Com verba equivalente surge no PRR a área de intervenção destinada a investimento e inovação com uma dotação de 1.396 M€, mais 1.250M€ em regime de empréstimo, concentrados na reindustrialização disponível no âmbito das alianças mobilizadoras e verde. Neste âmbito a capitalização de empresas e resiliência financeira é proposta através de um novo banco a estabelecer, o Banco Português de Fomento, que irá disponibilizar produtos financeiros em regime de empréstimo. Já na verba específica de 665M€ destinada à floresta por todo o país, prevê-se a continuidade de políticas e programas de reflorestação e protecção já há muito em curso. Os conhecidos projectos florestais por todo o país, incluindo o Algarve, implementados nas últimas duas décadas para inverter a média nacional (mais alta na UE) de 164 mil hectares de área ardida/ano deverão continuar sem que se prove ou discuta de forma holística a sua eficácia e resiliência.
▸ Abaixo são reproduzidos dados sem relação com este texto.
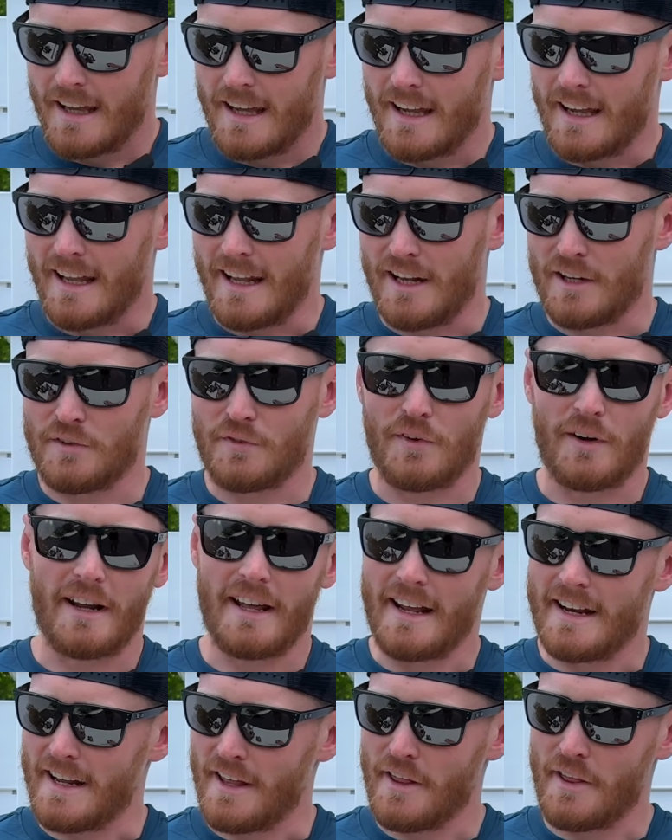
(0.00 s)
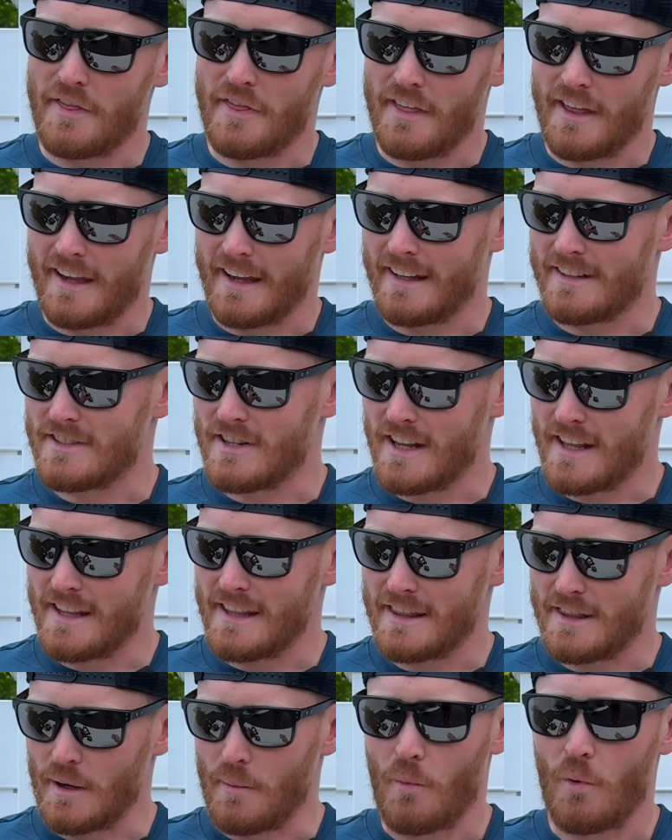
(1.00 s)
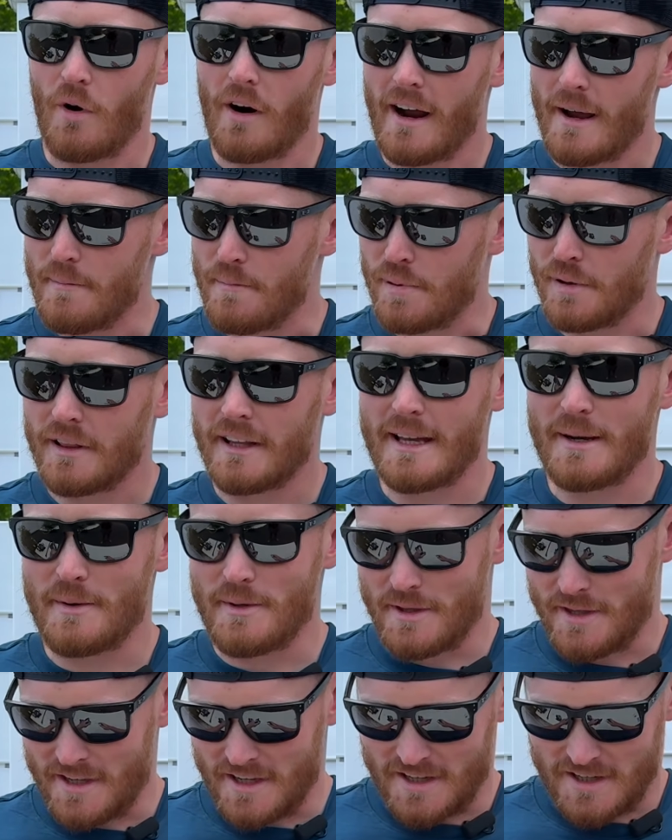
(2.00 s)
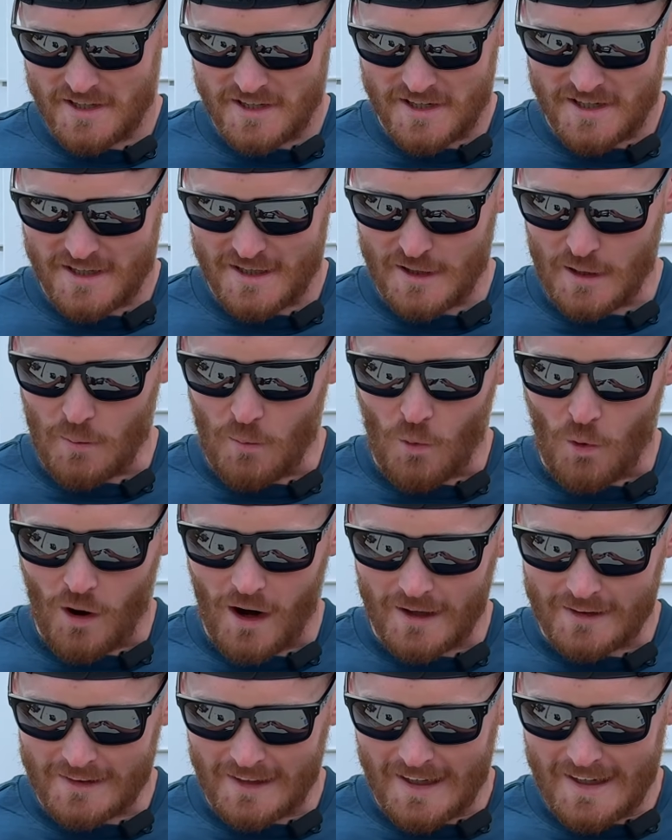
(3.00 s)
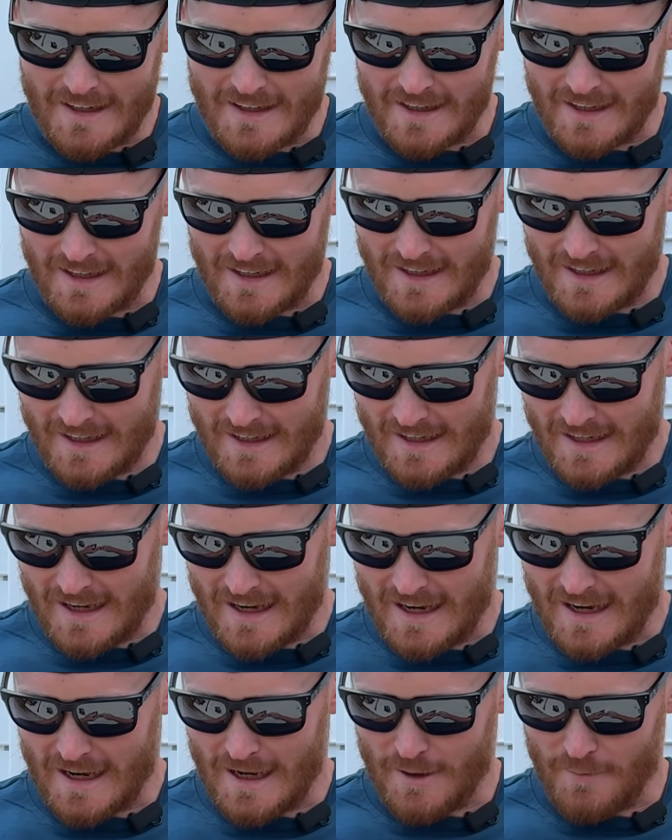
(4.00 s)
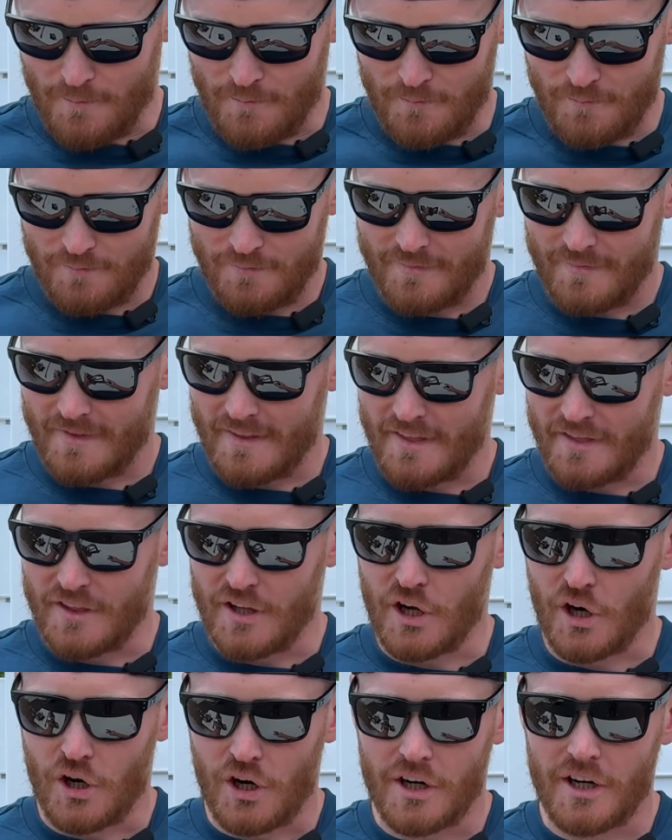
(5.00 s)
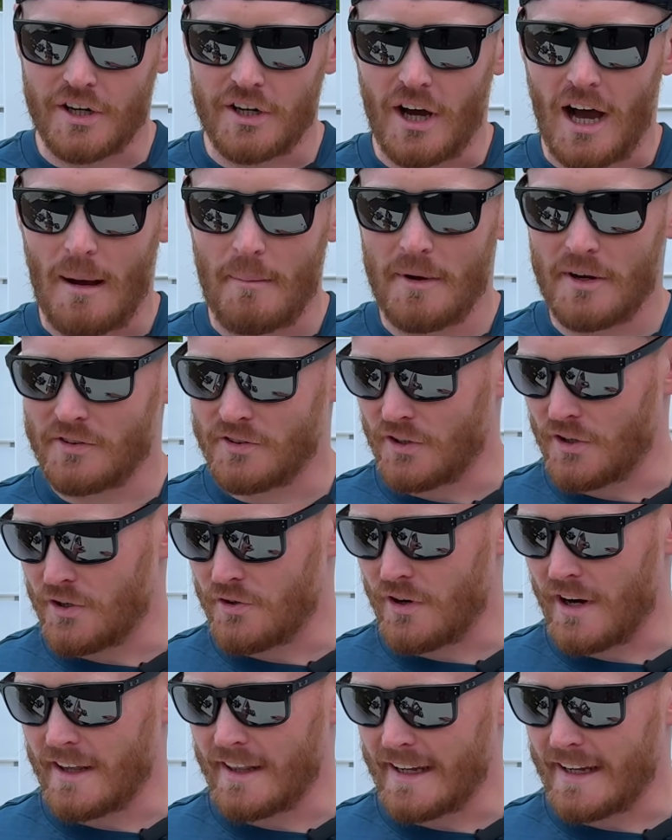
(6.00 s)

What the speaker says: And it's funny, another thing is, the more I play with this, the more I like it. The ergonomics are great.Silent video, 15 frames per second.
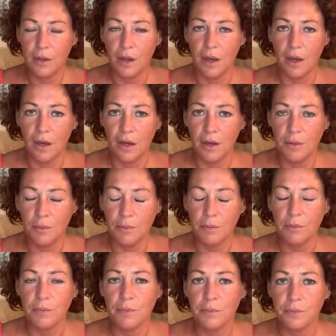
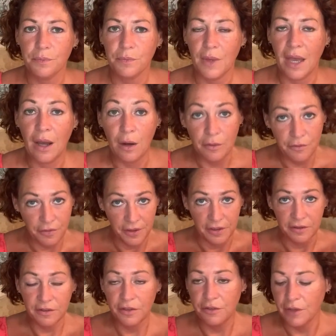out of
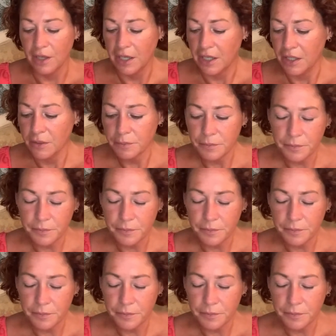these three,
Uma pequena parte da verba destinada à floresta poderá ainda vir a beneficiar o interior do concelho de Silves com a participação financeira junto de freguesias e associações florestais e de bombeiros na aquisição de veículos, máquinas, alfaias e equipamentos para o combate a incêndios rurais.
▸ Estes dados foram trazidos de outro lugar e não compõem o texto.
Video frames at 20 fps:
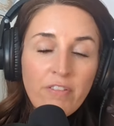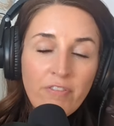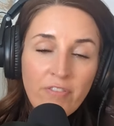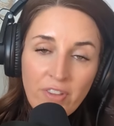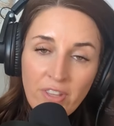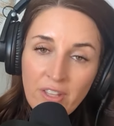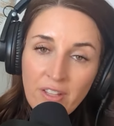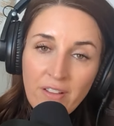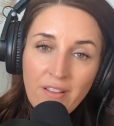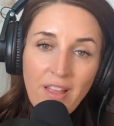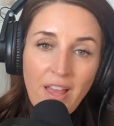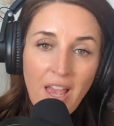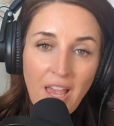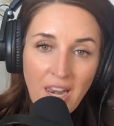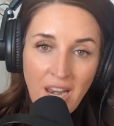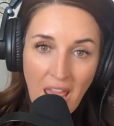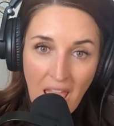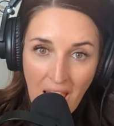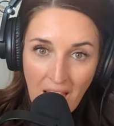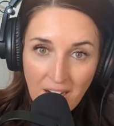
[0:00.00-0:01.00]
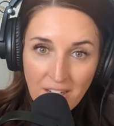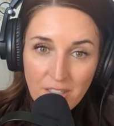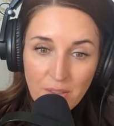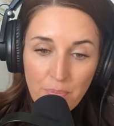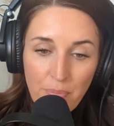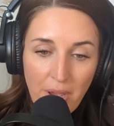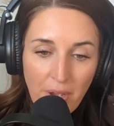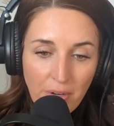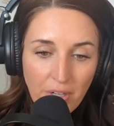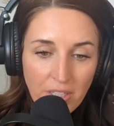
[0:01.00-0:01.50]
feel, and act
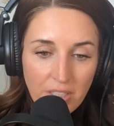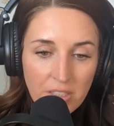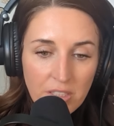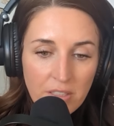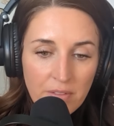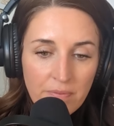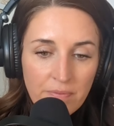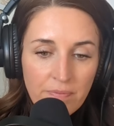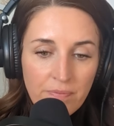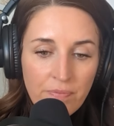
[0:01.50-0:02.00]
about it.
Finalmente, a reforma do ensino e formação denominada de “qualificações e competências”, com uma verba de 1.359M€ poderá no concelho assumir visibilidade na modernização da oferta e dos estabelecimentos de ensino e de formação profissional e na disponibilidade de programas e acções para a qualificação de adultos e formação ao longo da vida (Universidade Sénior por exemplo). O 559 M€ destinado ao programa Escola Digital, e os 812 M€ destinados à modernização digital da Administração Pública espera-se que possam beneficiar e alavancar a mobilidade social das populações mais remotas do interior do concelho, assegurando a democratização do acesso às tecnologias digitais a todos os cidadãos, em especial aos alunos, professores e trabalhadores da administração pública.